> WHAT YOU NEED TO DO: Find, in the records below, the line that contains "(1.80 s to 2.70 s)" and the line that contains "Verbatim transcript: दो". Copy those two lines and everything between them exactly, but not the pictures.

> INPUT MATERIAL:

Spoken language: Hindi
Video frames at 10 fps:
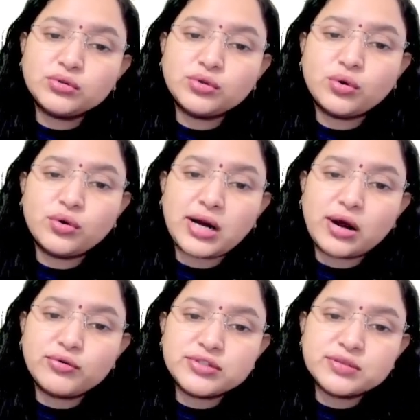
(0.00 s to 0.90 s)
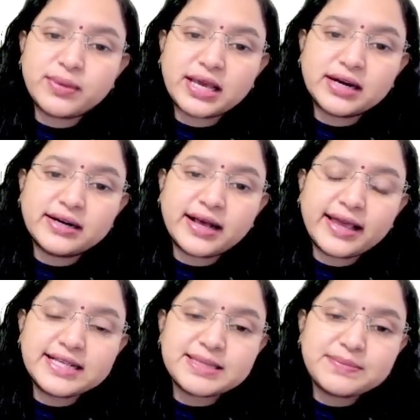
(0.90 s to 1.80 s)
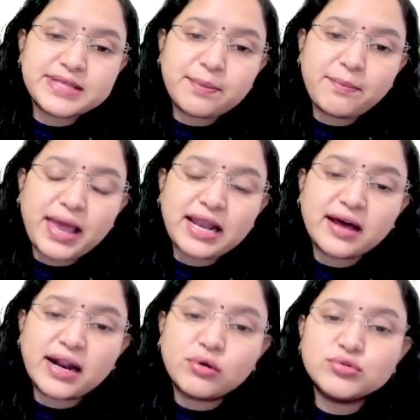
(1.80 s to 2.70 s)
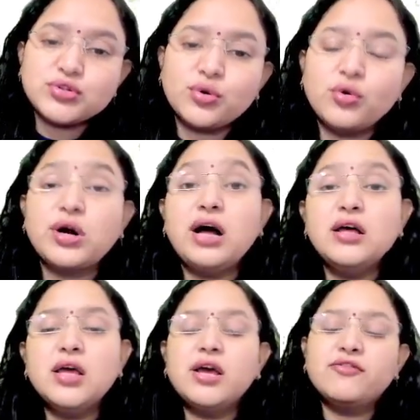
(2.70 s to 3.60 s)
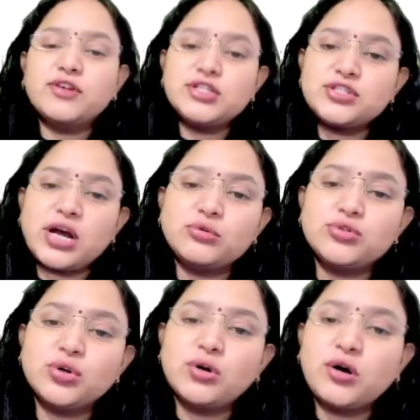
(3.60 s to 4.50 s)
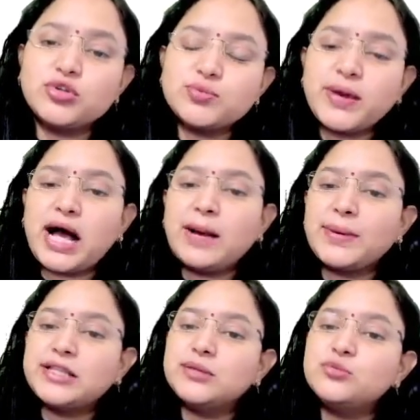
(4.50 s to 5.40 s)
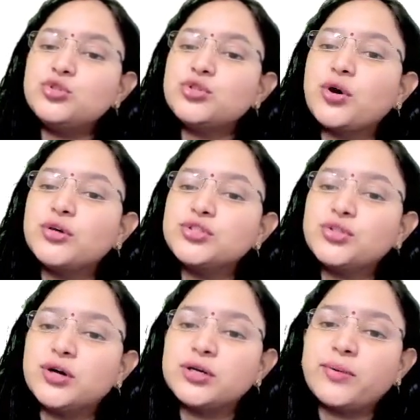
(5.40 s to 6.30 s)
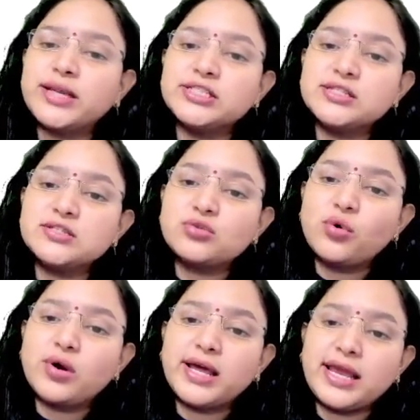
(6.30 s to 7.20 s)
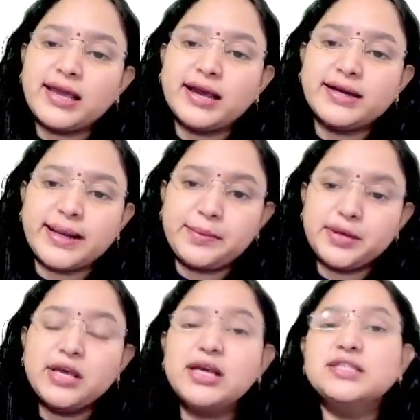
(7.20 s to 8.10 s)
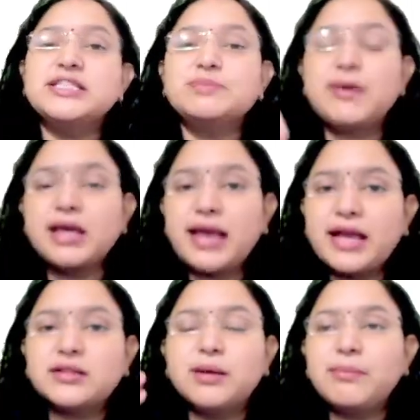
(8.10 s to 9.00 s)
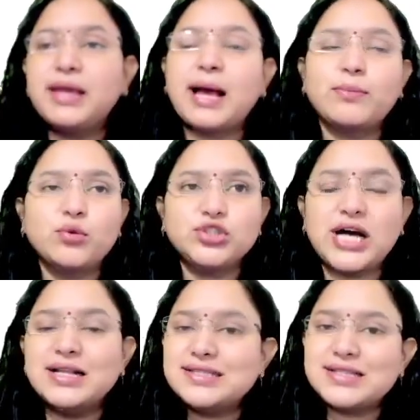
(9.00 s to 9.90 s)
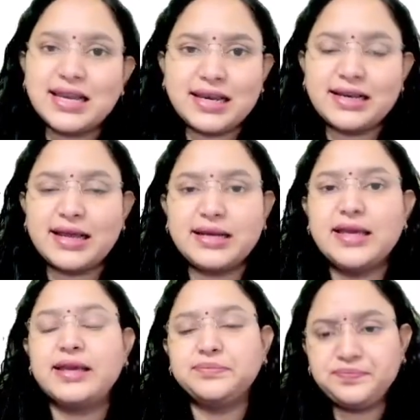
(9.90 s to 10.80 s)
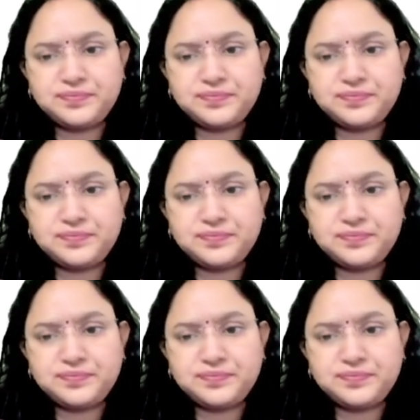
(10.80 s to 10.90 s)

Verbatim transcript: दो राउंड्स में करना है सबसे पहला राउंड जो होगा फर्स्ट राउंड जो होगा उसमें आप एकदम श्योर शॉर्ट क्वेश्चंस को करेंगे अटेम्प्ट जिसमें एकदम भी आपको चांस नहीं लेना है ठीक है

...

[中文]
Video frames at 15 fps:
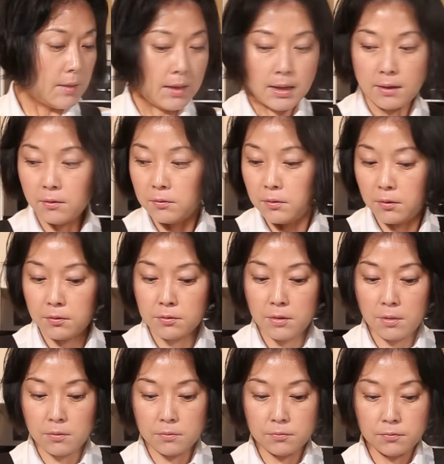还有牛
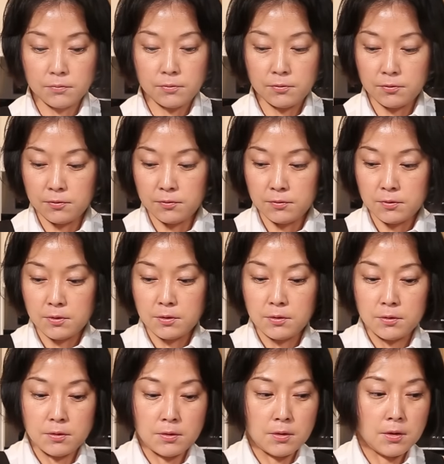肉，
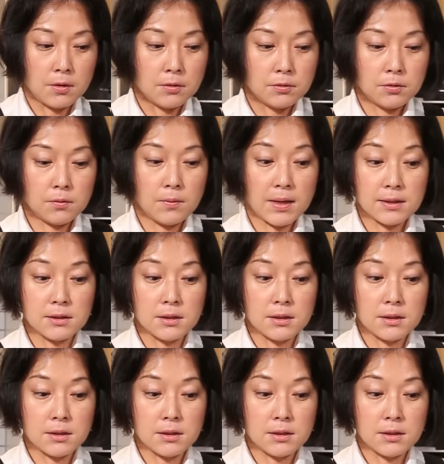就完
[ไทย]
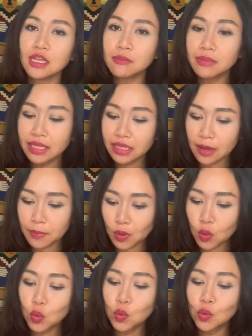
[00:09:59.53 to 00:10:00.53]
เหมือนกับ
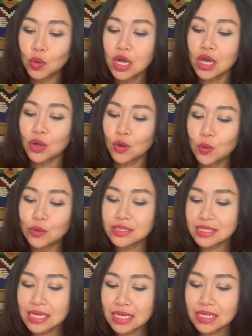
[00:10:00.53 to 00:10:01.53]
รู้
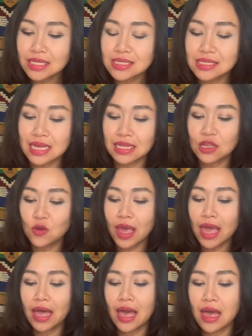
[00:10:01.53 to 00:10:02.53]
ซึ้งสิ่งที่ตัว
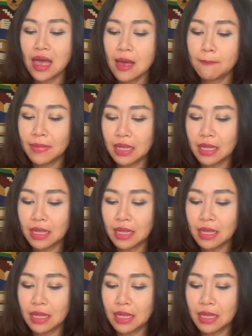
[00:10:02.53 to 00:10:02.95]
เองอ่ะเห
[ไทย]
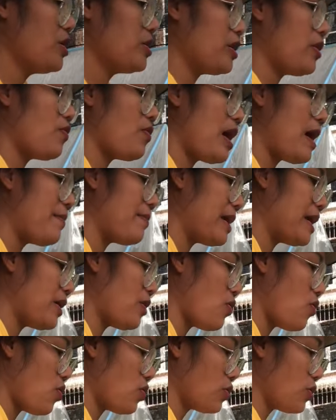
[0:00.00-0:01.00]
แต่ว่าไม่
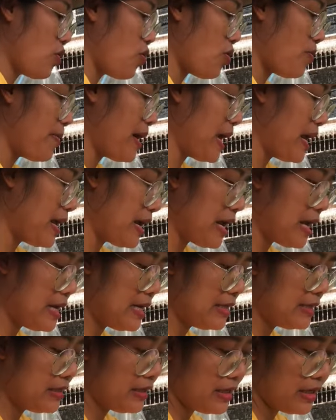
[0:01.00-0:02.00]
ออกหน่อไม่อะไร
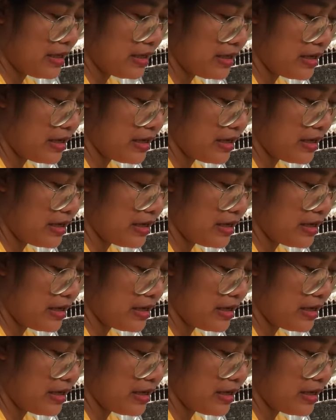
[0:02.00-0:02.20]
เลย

> ANSWER SECTION:
(1.80 s to 2.70 s)
(2.70 s to 3.60 s)
(3.60 s to 4.50 s)
(4.50 s to 5.40 s)
(5.40 s to 6.30 s)
(6.30 s to 7.20 s)
(7.20 s to 8.10 s)
(8.10 s to 9.00 s)
(9.00 s to 9.90 s)
(9.90 s to 10.80 s)
(10.80 s to 10.90 s)

Verbatim transcript: दो राउंड्स में करना है सबसे पहला राउंड जो होगा फर्स्ट राउंड जो होगा उसमें आप एकदम श्योर शॉर्ट क्वेश्चंस को करेंगे अटेम्प्ट जिसमें एकदम भी आपको चांस नहीं लेना है ठीक है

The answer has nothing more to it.